Cellular is another area for lower rates, with a drop in activation and access fees, as well as per minute charges, which will fall from seventy cents to fifty-five during business hours and from forty to thirty during off peak time. Those rates, however, are for standard cellular; the more popular prepaid service goes down by just nine cents to a still punishing ninety cents per minute.

It is the new charges for internet service that users will find most disappointing. While the monthly access fee charge drops from forty dollars to twenty-four, the previously free first eight hours will now be paid for…and instead of the old four dollar per hour rate, web surfers will pay ten cents a minute–the equivalent of six dollars per hour. After twelve hours of use, the rate drops to five cents per minute, but that will provide savings only for the biggest internet users. Sample calculations done by News 5 indicate that typical twelve hours per month internet customers will see their bill rise from fifty-six to ninety-eight dollars monthly, while even thirty-six hours per month users will pay one hundred and sixty-eight dollars instead of one hundred and fifty-two.
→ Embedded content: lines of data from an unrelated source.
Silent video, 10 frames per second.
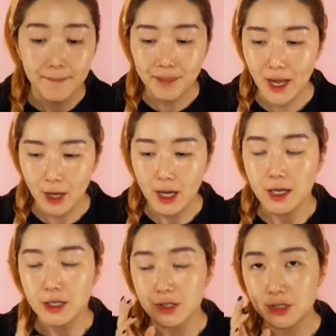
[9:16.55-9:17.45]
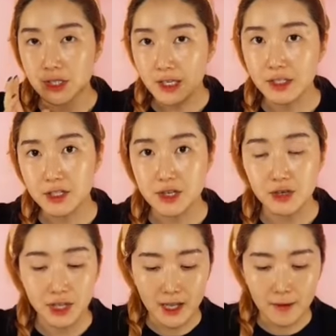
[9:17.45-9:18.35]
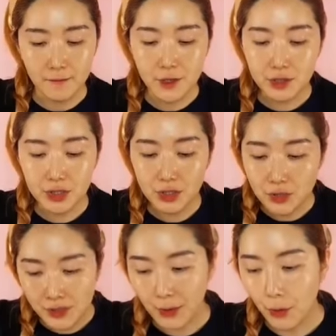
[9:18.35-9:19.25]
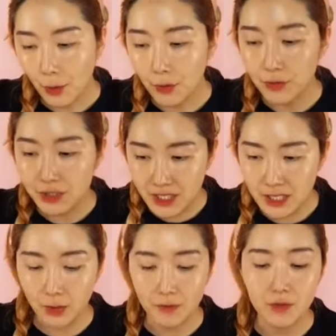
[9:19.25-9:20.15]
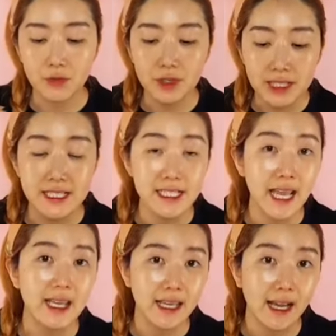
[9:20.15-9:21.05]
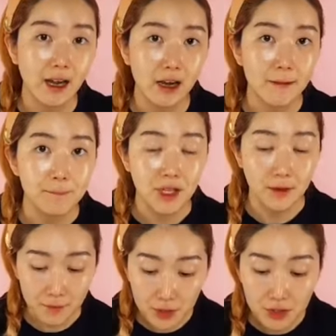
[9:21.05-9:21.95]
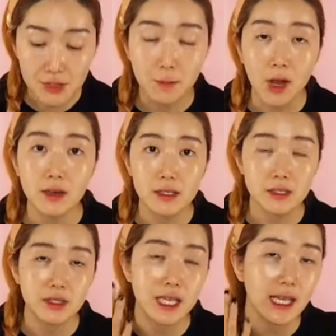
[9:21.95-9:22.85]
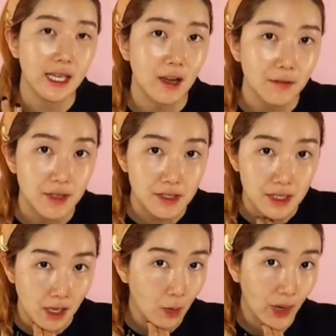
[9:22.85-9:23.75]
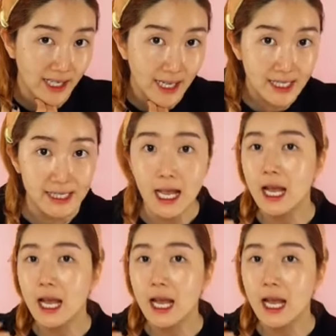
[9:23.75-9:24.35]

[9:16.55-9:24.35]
Now, to tell you the truth, if you use a whole routine or if you really take care, if you use products to take care of your uh, whiteheads,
At this point, a number of questions arise. The first is “why?” The answer is simple. By its own admission, when BTL’s monopoly ends at the end of next year its most likely competition will come in the areas of cellular and international calls, services for which prices world-wide have been dropping like bombs over Afghanistan. So BTL’s rate cuts here are just a pre-emptive strike to anticipate the competition. But in the local service, where new competition is doubtful, BTL feels free to jack up the rates as Belizeans will have no choice but to stick with the green giant. Thus while BTL’s profits may fall on cellular and international calls, any losses will be more than balanced by increased revenue on the local side.

What, then, one may ask, is the problem? Don’t the increases and decreases balance out? The problem is that with radically improved technology, Belizeans should expect their overall communications costs to drop, like those around the world. Under BTL’s plan, they will not only not drop, but will in fact rise. But the worst part is that BTL’s latest moves are not meant to salvage the position of a struggling utility earning profits of a lacklustre five, ten or fifteen percent on revenues. Instead, they are meant to preserve the status quo of what may be the most consistently profitable publicly held utility in the world; one which regularly earns profits of fifty cents on every dollar it collects and has rewarded its shareholders with annual dividends in excess of thirty percent. All of this at the expense of the Belizean consumer.

And in case any viewer is wondering where the Public Utilities Commission is in all this mess, we are told by P.U.C. chairman, Gilly Canton that the supposed watchdog has been neutered by the terms of BTL’s licence granted in 1988. That licence merely requires that BTL inform the minister of its intentions and does not give the minister–in this case Ralph Fonseca–the right to deny the rate changes. According to Canton, while the relevant legislation has been amended for the water and electricity industries, the telecommunication laws remain untouched. “The pieces are not yet in place,” said Canton.

Meanwhile, News 5’s calls to BTL have been met with the reply that an explanatory press conference has been called for Friday morning and any inquiries must wait until that time. The new rates are scheduled to come into effect on December first and there is already talk of a grassroots boycott by consumers who are being asked not to pay their October phone bills, ordinarily due at the end of November.


Viewers please note: This Internet newscast is a verbatim transcript of our evening television newscast. Where speakers use Kriol, we attempt to faithfully reproduce the quotes using a standard spelling system.